Abstract
Reporting of the actual data in graphs and plots increases transparency and enables independent evaluation. On the other hand, data summaries are often used in graphs since they aid interpretation. State-of-the art data visualizations can be made with the ggplot2 package, which uses the ideas of a ‘grammar of graphics’ to generate a graphic from multiple layers of data. However, ggplot2 requires coding skills and an understanding of the tidy data structure. To democratize state-of-the-art data visualization of raw data with a selection of statistical summaries, a web app was written using R/shiny that uses the ggplot2 package for generating plots. A multilayered approach together with adjustable transparency offers a unique flexibility, enabling users can to choose how to display the data and which of the data summaries to add. Four data summaries are provided, mean, median, boxplot, violinplot, to accommodate several types of data distributions. In addition, 95% confidence intervals can be added for visual inferences. By adjusting the transparency of the layers, the visualization of the raw data together with the summary can be tuned for optimal presentation and interpretation. The app is dubbed PlotsOfData and is available at: https://huygens.science.uva.nl/PlotsOfData/
Introduction
Over the recent years, several groups have advocated the presentation of the actual data in graphs instead of data summaries (Weissgerber et al., 2015; Rousselet et al., 2017; Drummond and Vowler, 2011). Raw data can be visualized in different ways, including histograms and dotplots. Data summaries may be displayed to aid interpretation of the data. In addition, direct comparison of the different categories/conditions can be done by ‘visual inference’ if 95% confidence intervals are supplied (Cumming and Finch, 2005; Cumming et al., 2007; Gardner and Altman, 1986).
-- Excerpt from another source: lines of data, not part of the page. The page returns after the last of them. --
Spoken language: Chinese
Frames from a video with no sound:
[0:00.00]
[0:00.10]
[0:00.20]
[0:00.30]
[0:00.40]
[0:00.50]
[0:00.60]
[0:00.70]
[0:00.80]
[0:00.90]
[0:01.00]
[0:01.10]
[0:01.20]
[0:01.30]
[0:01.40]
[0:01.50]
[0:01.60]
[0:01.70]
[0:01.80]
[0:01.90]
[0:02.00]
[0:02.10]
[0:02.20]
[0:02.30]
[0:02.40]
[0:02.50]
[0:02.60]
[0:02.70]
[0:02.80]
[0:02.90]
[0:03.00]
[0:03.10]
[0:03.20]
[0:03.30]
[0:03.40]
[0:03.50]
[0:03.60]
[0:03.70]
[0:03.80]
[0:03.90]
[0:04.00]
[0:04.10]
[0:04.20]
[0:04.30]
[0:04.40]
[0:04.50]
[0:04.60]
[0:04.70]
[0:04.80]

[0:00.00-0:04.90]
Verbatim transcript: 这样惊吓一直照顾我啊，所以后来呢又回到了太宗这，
Several commercial software packages are available to draw data and their summaries. However, ideally, such tools should be open source, freely available and allow contributions or modifications by users. One example of a free open source web-based app to plot a combination of raw data and summaries is BoxPlotR (http://shiny.chemgrid.org/boxplotr/). The web based app is described in a paper (Spitzer et al., 2014) that is remarkably well-cited. Its popularity reflects a demand for easy-to-use applications that generate publication quality data visualizations. However, this popular online tool is skewed towards boxplots as data summaries and has hardly any options for customizing the combined display of data and summaries. Moreover, the plots are rather basic in appearance.
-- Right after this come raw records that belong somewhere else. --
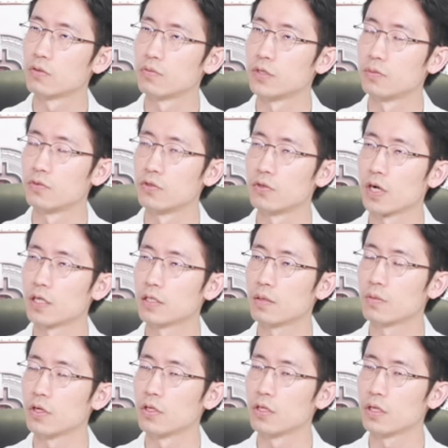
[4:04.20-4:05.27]
집중을
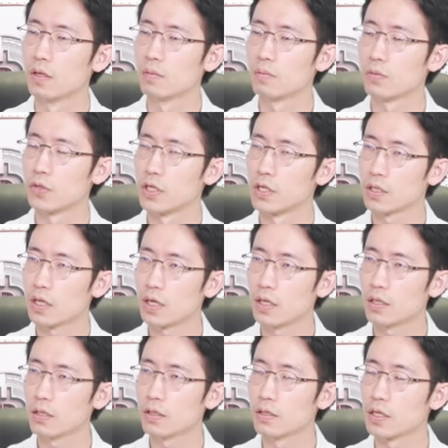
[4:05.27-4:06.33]
하자면은,
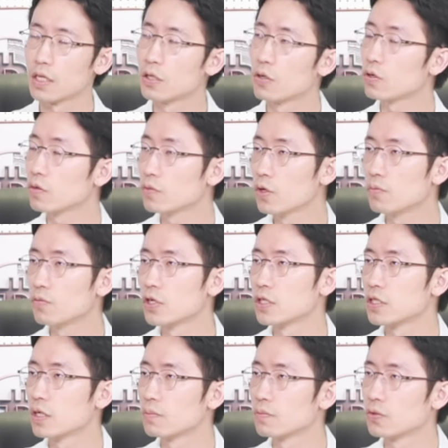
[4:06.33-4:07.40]
일단 이더리움 현물
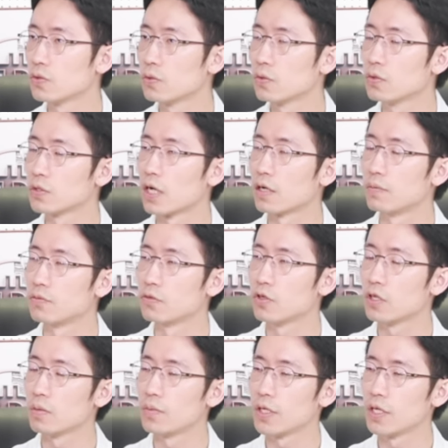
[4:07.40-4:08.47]
ETF로 자금
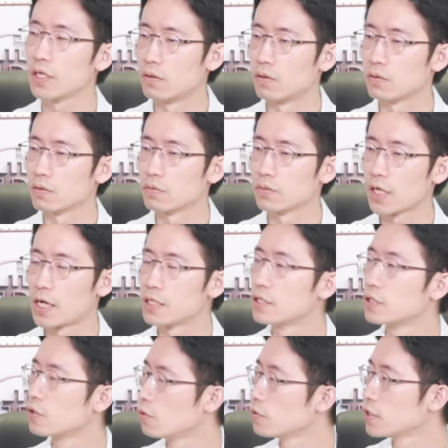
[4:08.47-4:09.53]
유입이 좀 잘
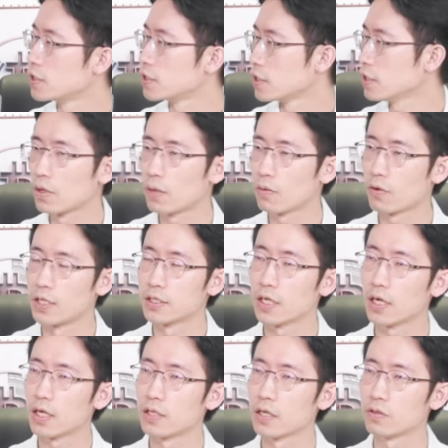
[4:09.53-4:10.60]
들어오는지
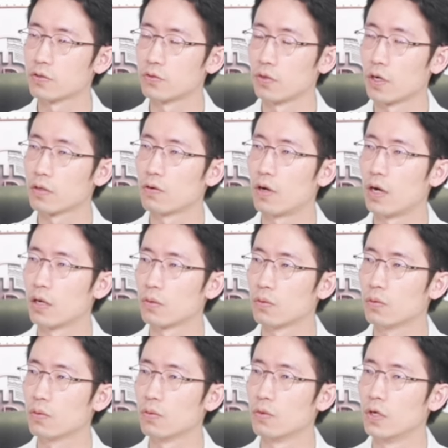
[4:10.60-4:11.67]
관찰하는 게 중요할 것
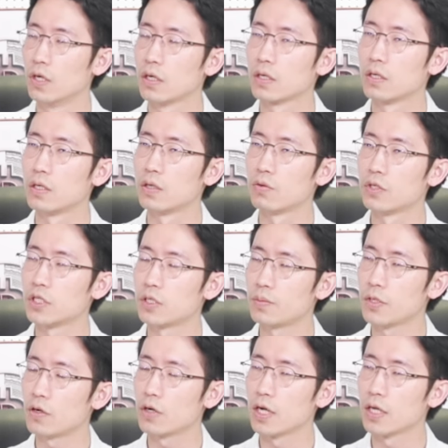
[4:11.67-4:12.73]
같고, 그리고
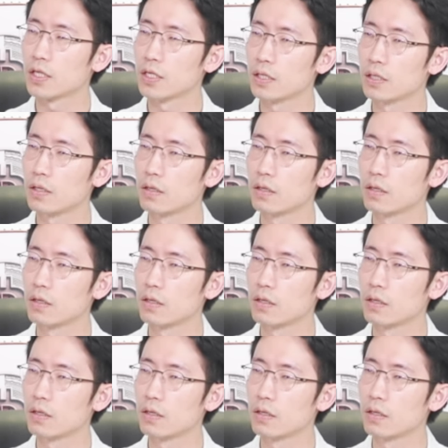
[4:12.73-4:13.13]
11월에는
State-of-the art data visualization is possible with the R package ggplot2 that uses the ideas of a ‘grammar of graphics’ to generate a graphic by using multiple layers of data (Wickham, 2011). The multilayered approach enables to compose a graph from individual components, each of which can be independently adjusted. The option to apply transparency to the data layers adds to the flexibility. Yet, the high-quality data visualization provided by ggplot2 requires coding skills and understanding the concept of tidy data (Wickham, 2014).
To democratize state-of-the-art data visualization of raw data with a selection of statistical summaries, we generated a web tool that we dubbed PlotsOfData. The web tool uses ggplot2 to compose the graphs and handles data in ordinary spreadsheet (wide) format as well as the tidy data format. Since creating graphs with PlotsOfData does not require coding skills, the high-quality data visualization provided by ggplot2 is now available to anyone. Some of the features of PlotsOfData will be highlighted below.
Availability & code
PlotsOfData is available at: https://huygens.science.uva.nl/PlotsOfData/
The app uses the shiny package and was written in R using R (https://www.r-project.org) and Rstudio (https://www.rstudio.com). It uses several freely available packages (shiny, ggplot2, dplyr, tidyr, readr, magrittr, ggbeeswarm, readxl). The source code is attached as a supplement and an up-to-date version is available at Github together with information on how to install and run the app locally: https://github.com/JoachimGoedhart/PlotsOfData
Data input and structure
The data can be provided by copy paste into a text box or by upload of two file formats, i.e. csv (comma separated values) or xls (excel) format. Several delimiters (comma, tab, semicolon, space) are recognized. Two example files are available in the app for testing the application. These files are also available as csv files (https://github.com/JoachimGoedhart/PlotsOfData). The native structure that ggplot2 uses is the ‘tidy’ format (Wickham, 2014) and this data structure is accepted. However, data is often stored in a wide, spreadsheet-type structure in which each column reflects a condition. This wide format is the default data structure that is used by the app. Users may select columns from the spreadsheet data that should not be included in the graph. After the input, the wide data is converted into tidy format, assuming that each column is a condition with a single row header that lists each condition. To promote the understanding of tidy data, the data can be downloaded in a tidy format.
Data visibility
The data is shown as transparent dots. Offset can be added to the dots to avoids overlap for larger number of dots. When quasirandom is selected as the offset, the dots are shown according to the data distribution (i.e. similar to a violinplot). Both the offset and user-defined visibility of the raw data can be adjusted to optimize the visualization of the raw data. For low numbers of data, it is pertinent to plot the data (Weissgerber et al., 2015; Drummond and Vowler, 2011; Vaux, 2014). For very large numbers of data, i.e. when the dots show substantial overlap, one may consider to make the data fully transparent and only plot its distribution with a violinplot.
Statistical summary
Any of four statistics can be added to summarize the data, i.e. median, mean, boxplot or violinplot. The median is not sensitive to outliers and as such a robust indicator of the central value (Wilcox and Rousselet, 2017, 2018). The median is also indicated in the boxplot (Krzywinski and Altman, 2014; McGill et al., 1978) and violinplot by a horizontal line. Since both boxplots (Krzywinski and Altman, 2014) and violinplots (Hintze and Nelson, 1998) reflect data distribution, they are only appropriate if sufficient data is provided (the lower limit is now set at n=10).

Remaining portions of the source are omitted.